According to Gupta, another major reason is a shift in technology consumption during the Covid lockdown. “A major segment involved in this is edtech, where the products were made with an assumption that the work and schooling from home will be permanent. With this assumption proving wrong in 2022, the startups will have to change their business model, forcing them to lay off a good chunk of their teams,” he said.

As per the industry expert, it has brought negative PR towards the tech industry and for the brands. He said: “Due to the massive layoffs, loyal users of the brand lose trust. Among the internal stakeholders, there is a constant fear of losing jobs and hence a high rate of talent outflow. Also, such massive layoffs attract a lot of negative PR, questioning the decisions of the top management.”

Amit Vasistha, founder and CEO of corporate wellness aggregator GALF, said the layoffs in the workforce have always been an inevitable aspect of business operations across all industries, but mainly in the IT sector because of its dynamic nature.

He believes that some of the causes include after-effects of Covid, the Russia-Ukraine war, cost-cutting measures to reduce an excessive workforce or job eliminations that result in redundancies and inflation.

Vasistha suggested: “Tech institutions should think about preparing their students for situations like these, in addition to preparing them for a job role. They must be taught to approach these issues practically and conduct independent research on potential employers.”
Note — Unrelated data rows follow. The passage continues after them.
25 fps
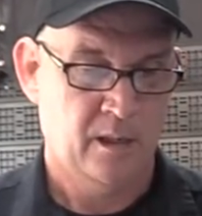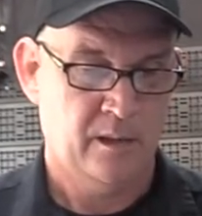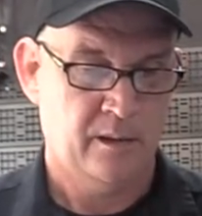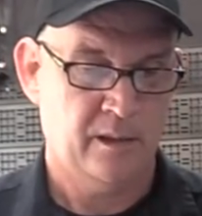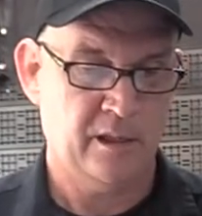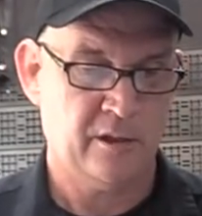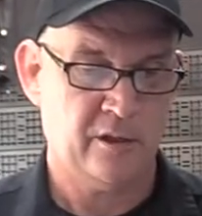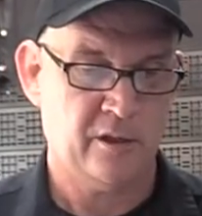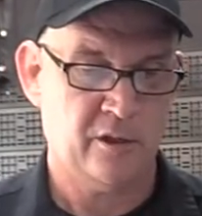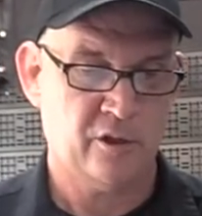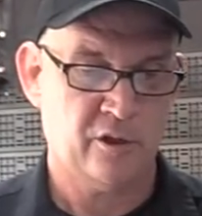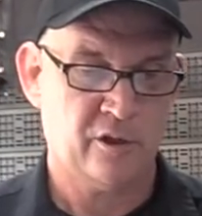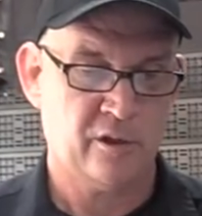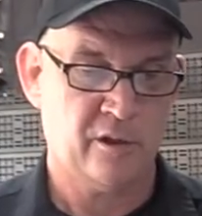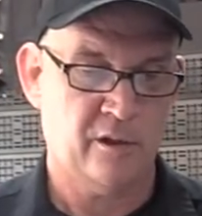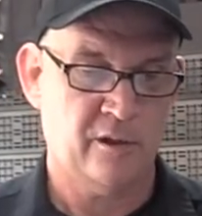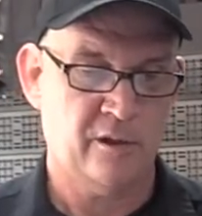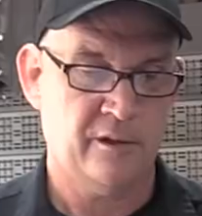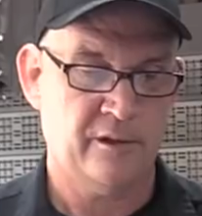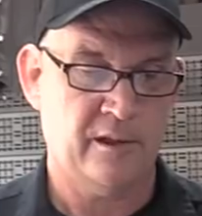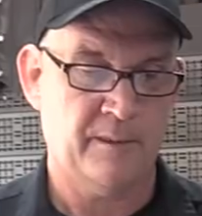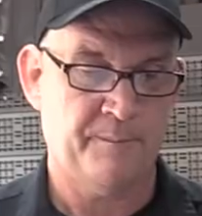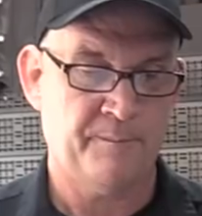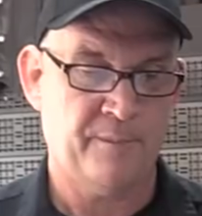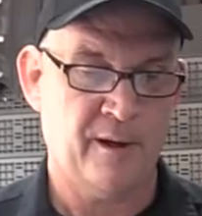This
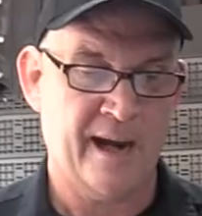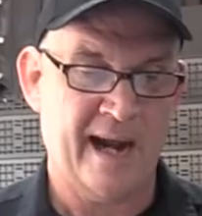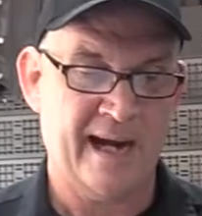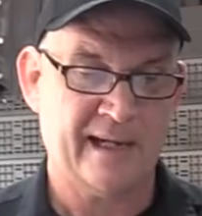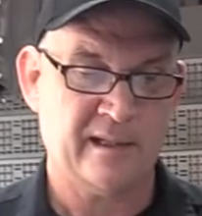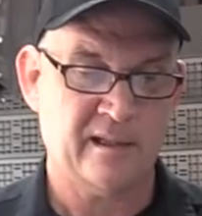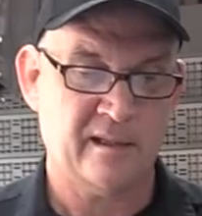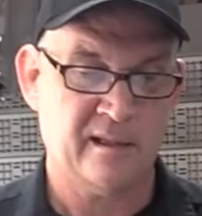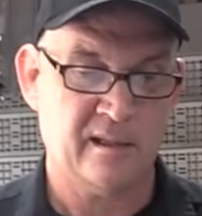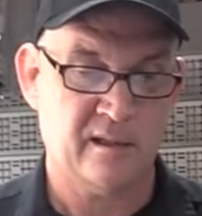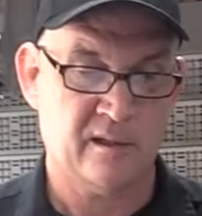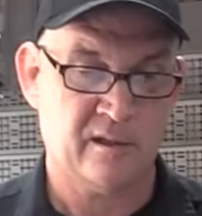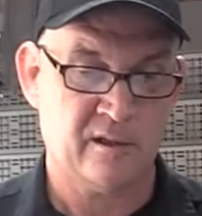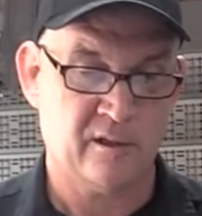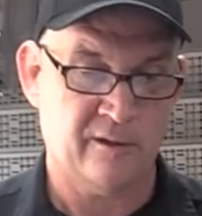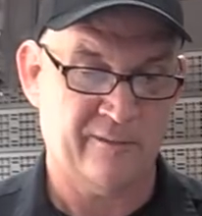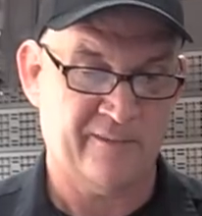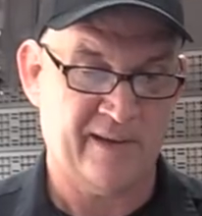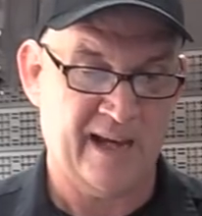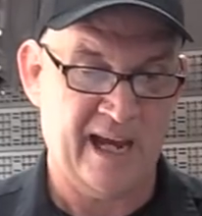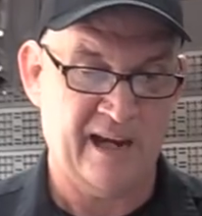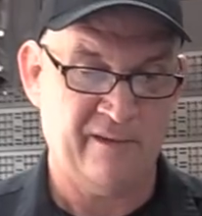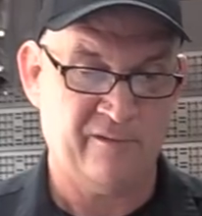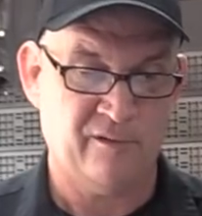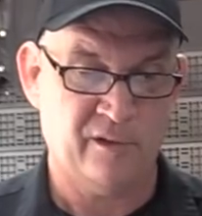ensured the practice's
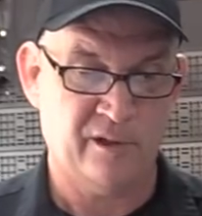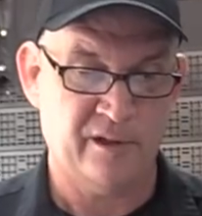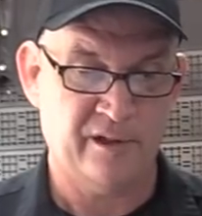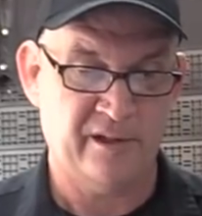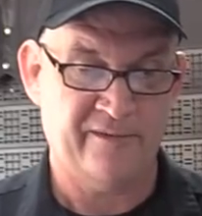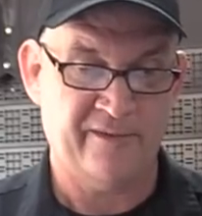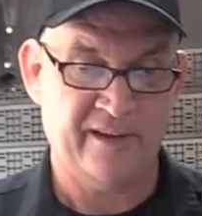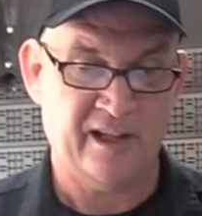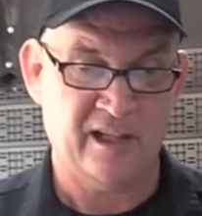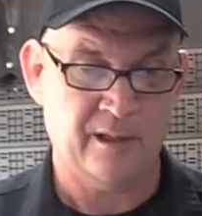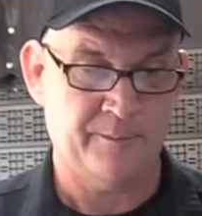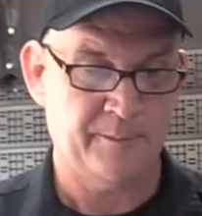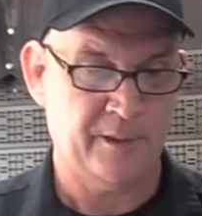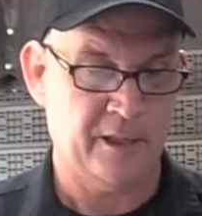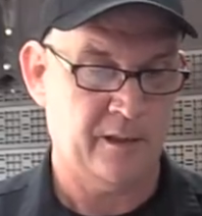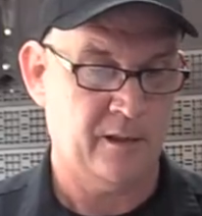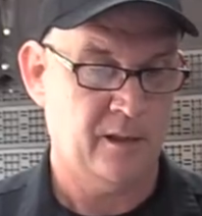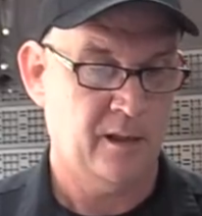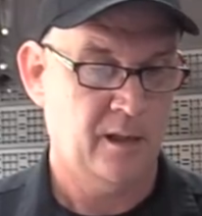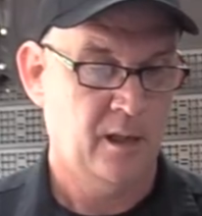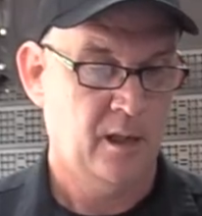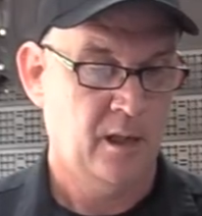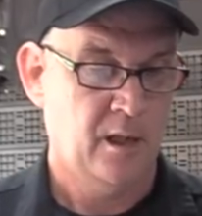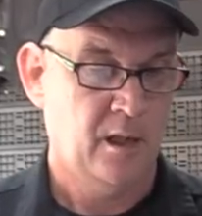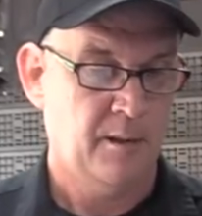survival and development.
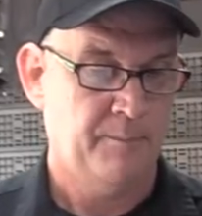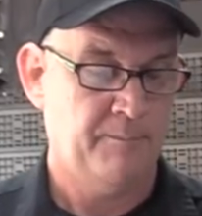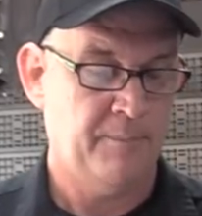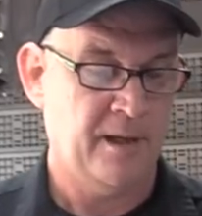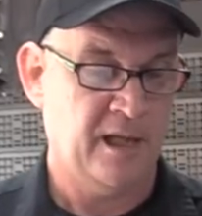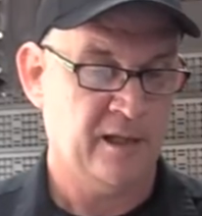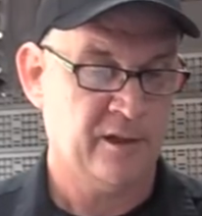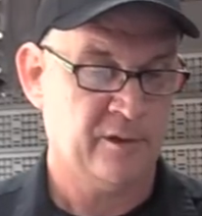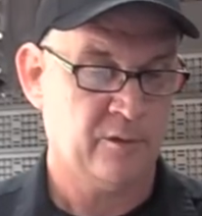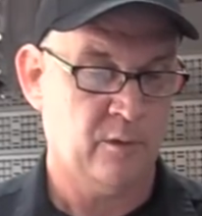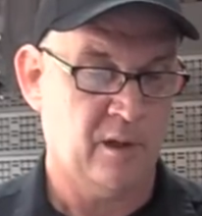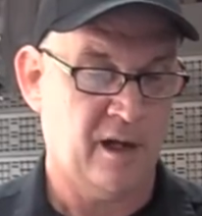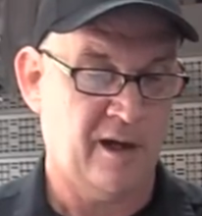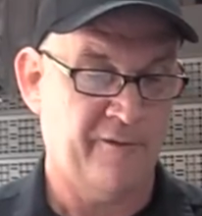Bells were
“Younger professionals and recent graduates should look for ways to advance their skills and, if necessary, diversify into new industries. Networking with friends, ex-bosses, and coworkers is also crucial,” he said.

However, the expert also believes that every crisis poses new opportunities, so ‘reflect, upskill and diversify’. “We need to view layoffs as economic scenarios that are unfolding and not a personal crisis. It is unsettling, but it is also an equal opportunity to shift to a new role, job, city, or employer, in many cases skill and industry as well. It could also open the door towards entrepreneurship.”

SACKING SAGA

In case of Twitter, an email was reportedly sent to employees stating they will have to go “extremely hardcore” and would be needed to spend more working hours. It was the new boss of Twitter Elon Musk who asked the staff either to accept these terms or leave the company. But it was reported that hundreds of employees chose to resign instead of agreeing to what the email had asked them to do. Later, according to another report, Musk said that Twitter will not be laying off any more employees. This happened after almost two third of the workforce got fired.

India, where Twitter reportedly let go nearly 180 of its 230 employees, felt the brunt of the layoffs. It was reported that the product and engineering team, which collaborated with the global engineering team, was hit by 70% job cuts.

The parent company of Facebook, WhatsApp, and Instagram, Meta chose to reduce its workforce by 11,000, or 13% of its current size. Following the firings, the CEO of Meta Mark Zuckerberg wrote a post in which he accepted responsibility for the same and also attributed the unexpected results to the Covid-19-induced acceleration in tech companies.

Several H1B visa holders from India who work in the US were among those impacted at Meta.

Meanwhile, reports suggested that a performance improvement plan will be implemented by Google to gradually fire 10,000 employees.